Falta de condiciones higiénicas y sanitarias

«No nos quieren allí, nos atacaron para que nos fuéramos», cuenta otro rohingya, el campesino Abu Bakar Siddik , que también huyó con su esposa y tres hijos tras el asalto en septiembre a su aldea, donde «muchos muertos». Tras escapar con lo puesto y caminar una semana ocultándose en la jungla, comiendo lo que les daban otros refugiados o incluso hojas de los árboles, salió del país en un barco de pescadores bangladesíes. «Con la anterior Junta militar o con el nuevo Gobierno civil, ser musulmán en Birmania es un infierno», se lamenta colocando unos plásticos sobre el techo de su cabaña.

En la choza de al lado, Hafeza Khatun , que tiene 50 años pero aparenta 70, nos llama para enseñarnos los bultos que le han salido en el pie izquierdo, que le impiden caminar desde que llegó al campo hace tres meses y todavía no ha visto ningún médico. «Uno de los principales riesgos es la falta de condiciones higiénicas y sanitarias, por lo que hemos construido 40 letrinas, 15 duchas y 70 espacios para mujeres», explica en el campo de Moinnerghona el español Óscar Meseguer, jefe del equipo de saneamiento de la Cruz Roja.

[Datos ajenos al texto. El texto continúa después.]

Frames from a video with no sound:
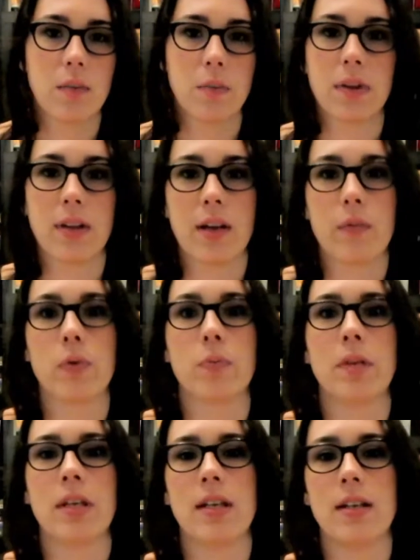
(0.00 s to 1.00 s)
but that will
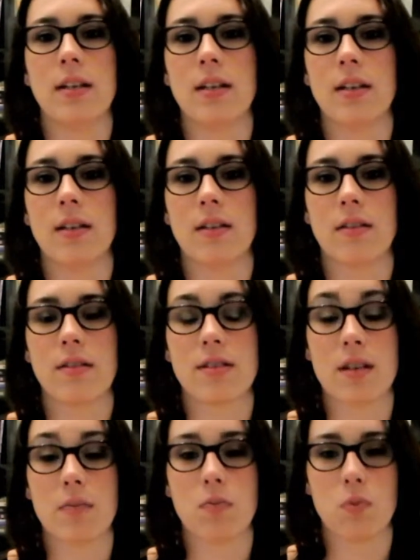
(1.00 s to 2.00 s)
be
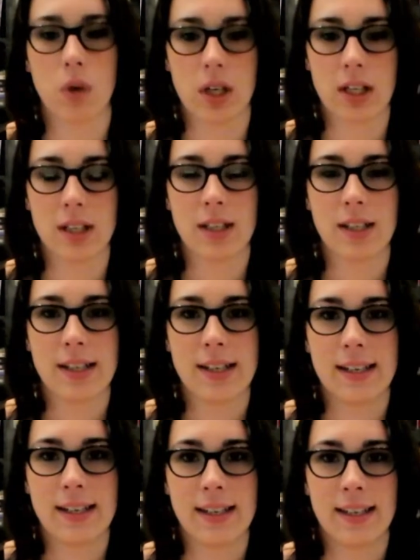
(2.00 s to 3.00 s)
step one
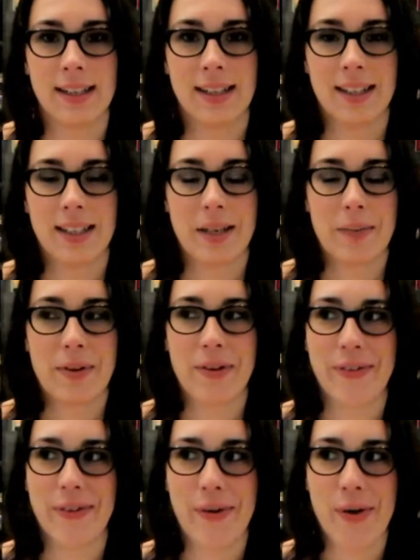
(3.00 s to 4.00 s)

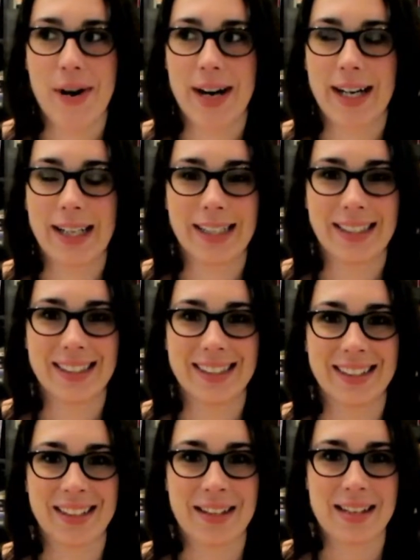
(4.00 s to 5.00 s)
before
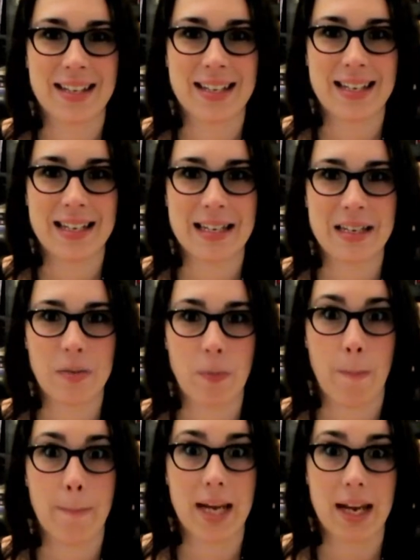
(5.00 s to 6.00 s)
the
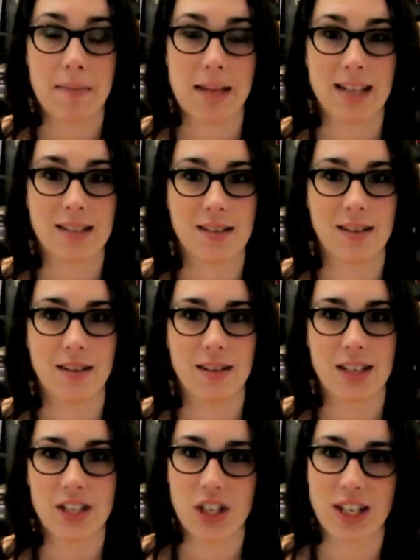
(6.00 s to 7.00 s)
big meds start, the
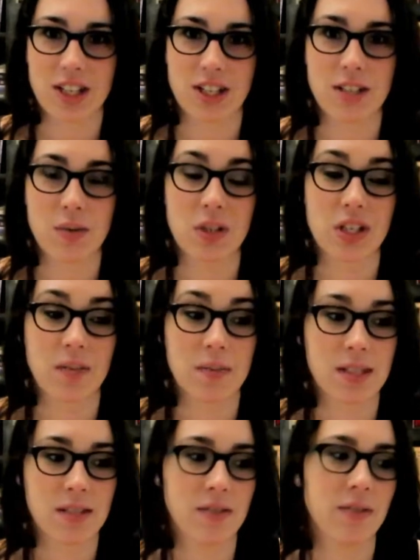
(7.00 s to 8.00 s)
injections, which I'm
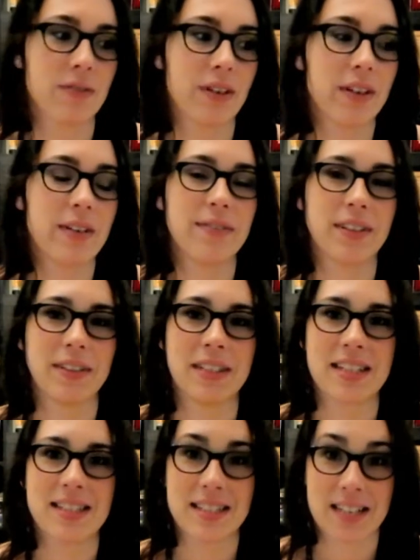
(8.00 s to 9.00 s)
still very, very
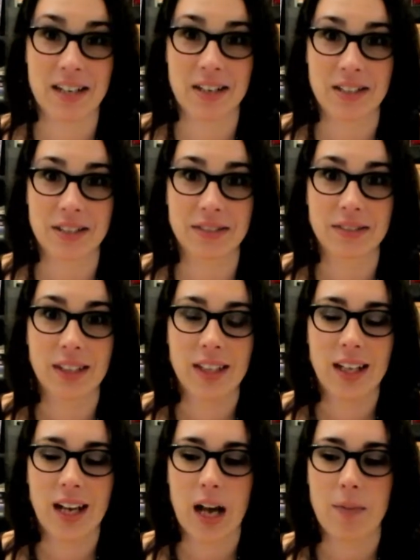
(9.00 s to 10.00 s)
scared of.
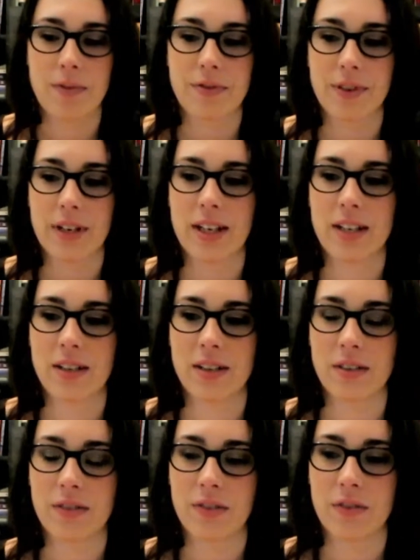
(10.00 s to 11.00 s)
I'm afraid
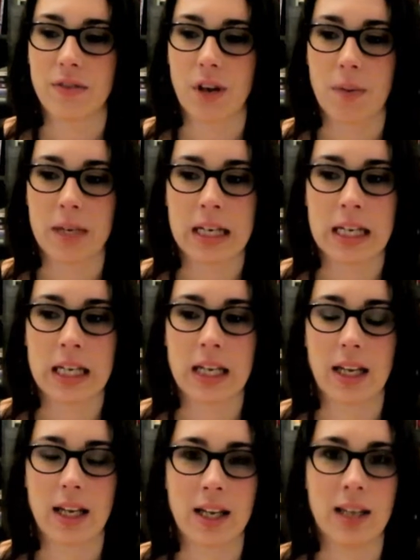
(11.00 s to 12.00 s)
of the
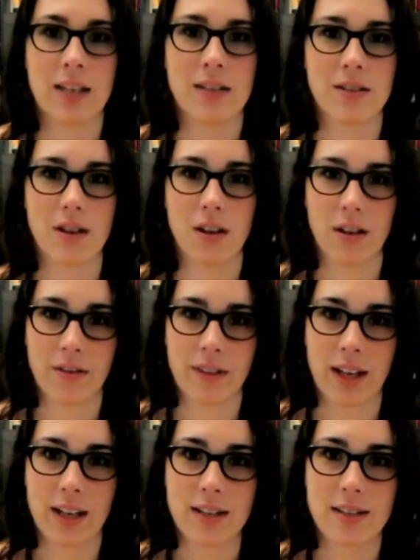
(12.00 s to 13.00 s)
vomiting and all of
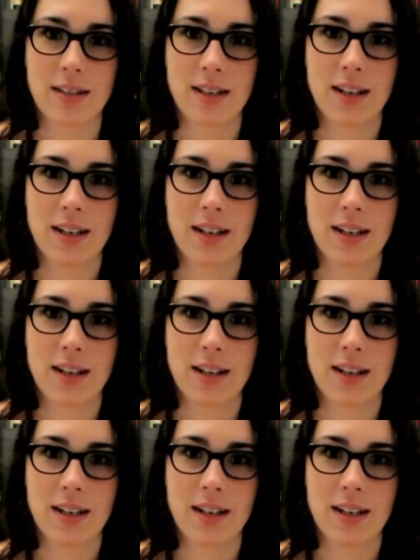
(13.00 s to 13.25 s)
that.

Pero no todos los refugiados sufren tantas calamidades. En solo un par de meses, Abdur Sukkur , un tendero de 38 años, se las ha ingeniado para montar un puesto donde vende agua, pan, huevos, ajos, cebollas, refrescos… Con el dinero que consiguieron sus siete hijos trabajando en los mercados de un pueblo cercano, ha hecho esta inversión para abrir un nuevo negocio que le permita ganarse la vida en el exilio.

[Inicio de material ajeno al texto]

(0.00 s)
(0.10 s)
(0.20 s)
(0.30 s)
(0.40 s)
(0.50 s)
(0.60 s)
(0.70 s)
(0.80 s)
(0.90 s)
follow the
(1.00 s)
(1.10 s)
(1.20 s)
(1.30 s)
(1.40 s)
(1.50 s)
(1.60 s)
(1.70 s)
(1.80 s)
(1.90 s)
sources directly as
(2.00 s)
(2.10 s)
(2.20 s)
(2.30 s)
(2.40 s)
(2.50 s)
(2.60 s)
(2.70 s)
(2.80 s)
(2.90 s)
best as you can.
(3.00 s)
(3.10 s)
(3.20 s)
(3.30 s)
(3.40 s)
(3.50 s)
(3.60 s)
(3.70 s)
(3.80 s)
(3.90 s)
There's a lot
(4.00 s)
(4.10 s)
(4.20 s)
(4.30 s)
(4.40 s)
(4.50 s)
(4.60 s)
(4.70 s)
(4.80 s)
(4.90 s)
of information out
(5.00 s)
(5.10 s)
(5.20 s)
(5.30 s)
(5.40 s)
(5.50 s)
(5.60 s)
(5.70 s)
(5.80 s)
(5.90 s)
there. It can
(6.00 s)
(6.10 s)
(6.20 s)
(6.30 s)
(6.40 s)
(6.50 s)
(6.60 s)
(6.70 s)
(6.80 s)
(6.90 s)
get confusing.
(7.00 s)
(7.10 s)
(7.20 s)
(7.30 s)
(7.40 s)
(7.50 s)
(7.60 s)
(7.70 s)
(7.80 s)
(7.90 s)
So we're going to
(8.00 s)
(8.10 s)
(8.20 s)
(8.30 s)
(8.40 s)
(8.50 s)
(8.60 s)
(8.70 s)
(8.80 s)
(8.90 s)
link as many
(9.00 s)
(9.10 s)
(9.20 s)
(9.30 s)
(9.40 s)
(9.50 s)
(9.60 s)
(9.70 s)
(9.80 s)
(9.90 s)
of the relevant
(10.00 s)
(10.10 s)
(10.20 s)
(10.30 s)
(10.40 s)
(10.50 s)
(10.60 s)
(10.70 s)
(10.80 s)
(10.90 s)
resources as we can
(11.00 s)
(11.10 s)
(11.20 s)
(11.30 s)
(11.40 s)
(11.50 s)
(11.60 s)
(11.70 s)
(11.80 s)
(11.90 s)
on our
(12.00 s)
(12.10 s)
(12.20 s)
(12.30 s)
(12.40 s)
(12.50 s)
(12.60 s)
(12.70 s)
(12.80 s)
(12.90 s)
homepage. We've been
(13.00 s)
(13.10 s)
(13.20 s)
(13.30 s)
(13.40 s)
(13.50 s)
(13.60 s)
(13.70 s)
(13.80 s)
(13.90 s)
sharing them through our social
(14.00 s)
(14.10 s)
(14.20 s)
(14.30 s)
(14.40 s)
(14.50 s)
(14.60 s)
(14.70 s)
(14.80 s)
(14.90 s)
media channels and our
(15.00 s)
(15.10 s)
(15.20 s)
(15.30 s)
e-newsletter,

Aunque Birmania y Bangladés acordaron la semana pasada la repatriación de los refugiados , su vuelta está por ver por la falta de detalles y por el miedo de los rohingyas. Mientras los hombres rezan en mezquitas improvisadas bajo toldos, los niños que abundan en los campos se bañan en las fuentes ajenos a este éxodo a ninguna parte.